My project is designed to take a URL, get the create date of said URL, and extract specific information from the URL. All of these parameters get passed successfully to mySQL if and only if they are in English and Spanish; however, whenever I encounter a foreign excerpt, such as:
بسم الله الرحمن الرحيم نسألكم الدعاء
mysql translates it to:
??? ???? ?????? ?????? ?????? ??????
I understand that this is a UTF-8 issue. On intellij, I could see foreign characters just fine when I print the line, so I am assuming that whatever JSoup retrieved is fine.
Below is the Java code.

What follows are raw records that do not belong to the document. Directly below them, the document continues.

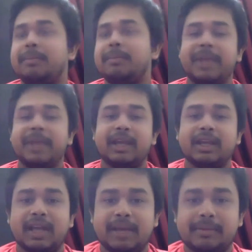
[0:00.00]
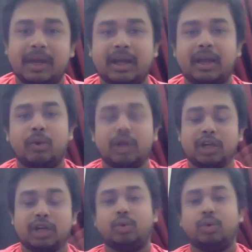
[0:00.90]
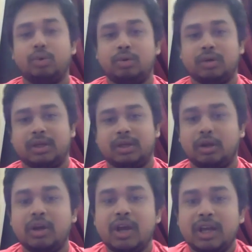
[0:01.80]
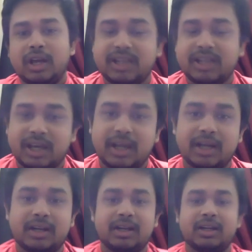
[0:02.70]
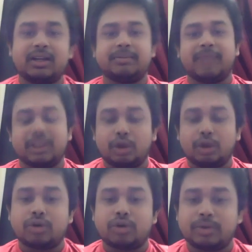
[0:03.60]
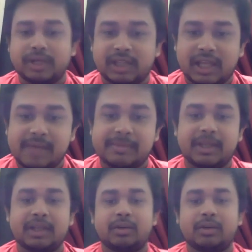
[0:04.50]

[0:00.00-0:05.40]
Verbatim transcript: big name. I wanted to, share my thoughts with them, and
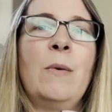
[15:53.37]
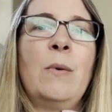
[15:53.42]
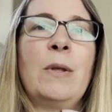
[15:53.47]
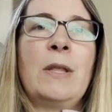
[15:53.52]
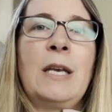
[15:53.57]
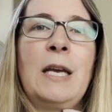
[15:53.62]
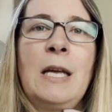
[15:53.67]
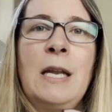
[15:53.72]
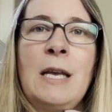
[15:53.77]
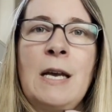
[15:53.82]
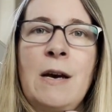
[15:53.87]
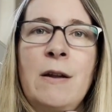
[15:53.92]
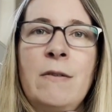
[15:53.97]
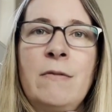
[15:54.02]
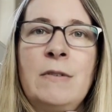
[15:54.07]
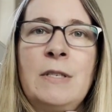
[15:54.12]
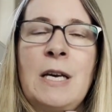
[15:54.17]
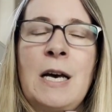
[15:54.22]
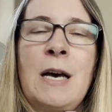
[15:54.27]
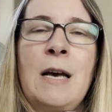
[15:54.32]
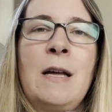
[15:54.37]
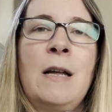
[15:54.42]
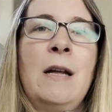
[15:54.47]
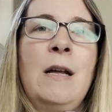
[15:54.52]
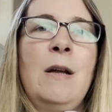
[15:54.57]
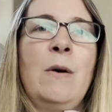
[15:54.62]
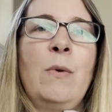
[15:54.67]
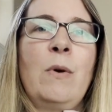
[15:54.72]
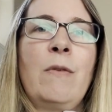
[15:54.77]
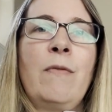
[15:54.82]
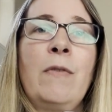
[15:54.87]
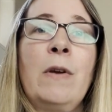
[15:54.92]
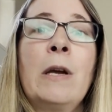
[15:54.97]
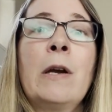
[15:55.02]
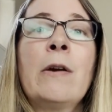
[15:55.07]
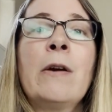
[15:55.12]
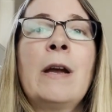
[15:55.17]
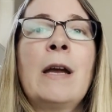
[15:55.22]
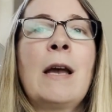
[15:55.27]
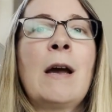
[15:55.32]
with getting out of debt, with
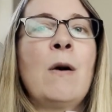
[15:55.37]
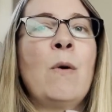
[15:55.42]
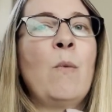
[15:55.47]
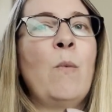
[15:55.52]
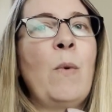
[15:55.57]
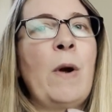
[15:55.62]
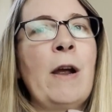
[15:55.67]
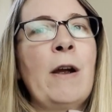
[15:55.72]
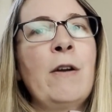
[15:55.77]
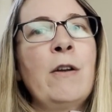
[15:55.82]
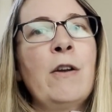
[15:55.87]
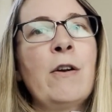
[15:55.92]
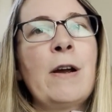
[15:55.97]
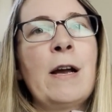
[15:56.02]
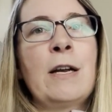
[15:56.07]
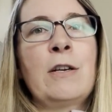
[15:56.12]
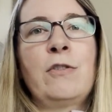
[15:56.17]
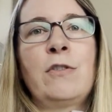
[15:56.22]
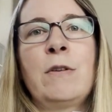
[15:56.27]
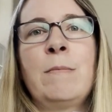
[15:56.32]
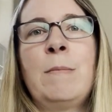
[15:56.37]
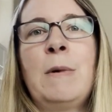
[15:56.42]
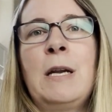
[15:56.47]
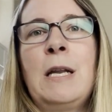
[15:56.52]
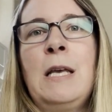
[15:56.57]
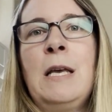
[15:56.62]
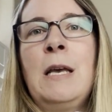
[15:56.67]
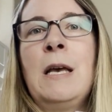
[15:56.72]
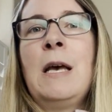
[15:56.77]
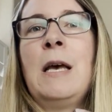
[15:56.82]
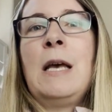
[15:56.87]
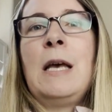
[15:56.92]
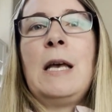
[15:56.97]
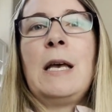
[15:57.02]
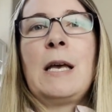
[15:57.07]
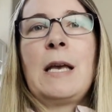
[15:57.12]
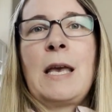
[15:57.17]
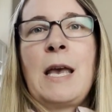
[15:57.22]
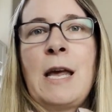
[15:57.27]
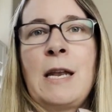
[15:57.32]
figuring out where your extra money
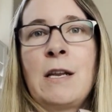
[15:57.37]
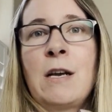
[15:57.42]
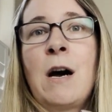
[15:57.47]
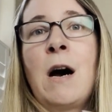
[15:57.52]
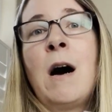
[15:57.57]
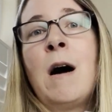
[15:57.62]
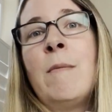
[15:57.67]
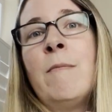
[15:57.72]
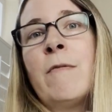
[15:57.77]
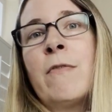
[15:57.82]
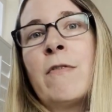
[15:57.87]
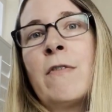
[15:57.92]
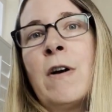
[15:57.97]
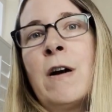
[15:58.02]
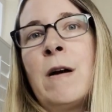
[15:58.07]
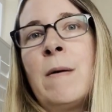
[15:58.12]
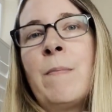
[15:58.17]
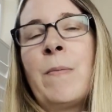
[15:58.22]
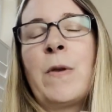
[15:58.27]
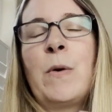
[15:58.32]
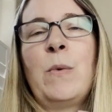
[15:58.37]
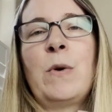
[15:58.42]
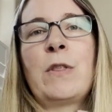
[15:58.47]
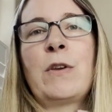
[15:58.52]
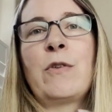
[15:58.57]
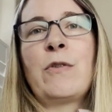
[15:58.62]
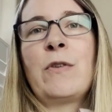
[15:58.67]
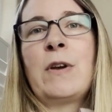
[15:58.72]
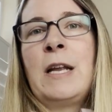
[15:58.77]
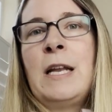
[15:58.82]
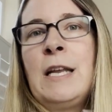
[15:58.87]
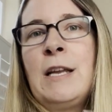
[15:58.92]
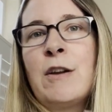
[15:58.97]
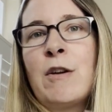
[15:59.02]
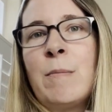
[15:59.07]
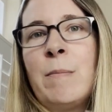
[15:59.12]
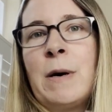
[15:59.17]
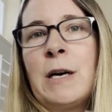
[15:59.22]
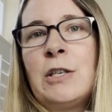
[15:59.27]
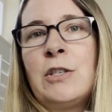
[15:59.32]
can come from, with creating
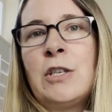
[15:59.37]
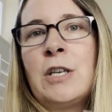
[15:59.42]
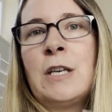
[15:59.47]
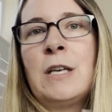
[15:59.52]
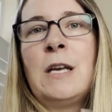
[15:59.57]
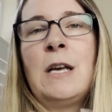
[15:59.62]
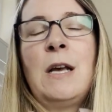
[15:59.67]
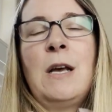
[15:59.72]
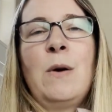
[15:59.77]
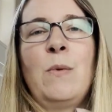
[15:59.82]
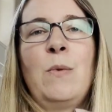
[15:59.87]
your budget,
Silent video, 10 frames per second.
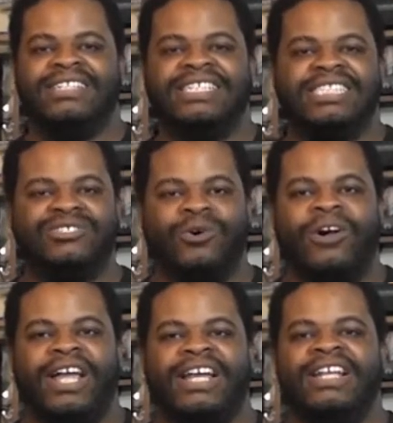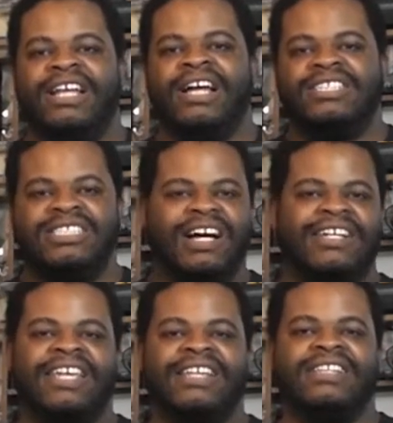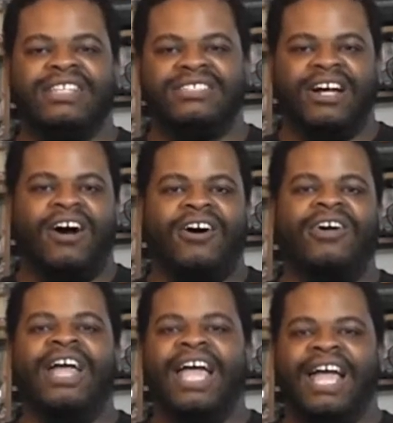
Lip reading: destroyed Chucky, the doll,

In case it is important, I am connecting to the database with c3p0. I am confident that establishing a connection to the database is not the problem, but for the sake of it being needed, I can provide it.
import org.jsoup.Jsoup;
import java.io.IOException;
import java.sql.Connection;
import java.sql.SQLException;
import java.util.logging.Level;
import java.util.logging.Logger;
import java.sql.PreparedStatement;
import org.jsoup.nodes.Document;
import java.beans.PropertyVetoException;
import com.mchange.v2.c3p0.*;
public class Connect {
private static final String URL = "jdbc:mysql://localhost:3306/testdb?allowMultiQueries=true";
private static final String USER = "root";
private static final String PASSWORD = "1234";
//Connection information here
public static void addlink(String url, String body, String createDate, String retrieveDate) { // adds html information to the database
Connection connection = null;
PreparedStatement statement = null;
try {
connection = cpds.getConnection();
statement = connection.prepareStatement("INSERT IGNORE INTO testtable(URL, Creation_Date, Retrieval_Date, Body) VALUES(?, ?, ?, ?);");
statement.setString(1, url);
statement.setString(2, createDate);
statement.setString(3, retrieveDate);
statement.setString(4, body);
statement.executeUpdate();
} catch // error handling
}
public void getPageData(String url, String retrieveDate) throws IOException { // gets the html information
Document doc = Jsoup.connect(url).userAgent("Mozilla").get();
String str = doc.body().text();
int endOfBody = str.length(); //for cutting out needless info in html text
StringBuilder body = new StringBuilder(str);
body.replace(0, 25, ""); // cut out unnecessary header info
body.replace(endOfBody - 128, endOfBody, ""); // cut out unnecessary trailer info
String finalBody = body.toString();
String createDate = finalBody.substring(finalBody.length()-10, finalBody.length());
addlink(url, finalBody, createDate, retrieveDate);
}
}
As far as changes I have made to the database, the body of the Url is passed as MEDIUMTEXT and I did:
mysql> ALTER TABLE testtable
-> DEFAULT CHARACTER SET utf8
-> collate utf8_general_ci
-> ;
Thanks in advance for any insight you all could share.
Edit: This has been marked as a duplicate, but the forum post in question is only one step to having mysql convert to unicode.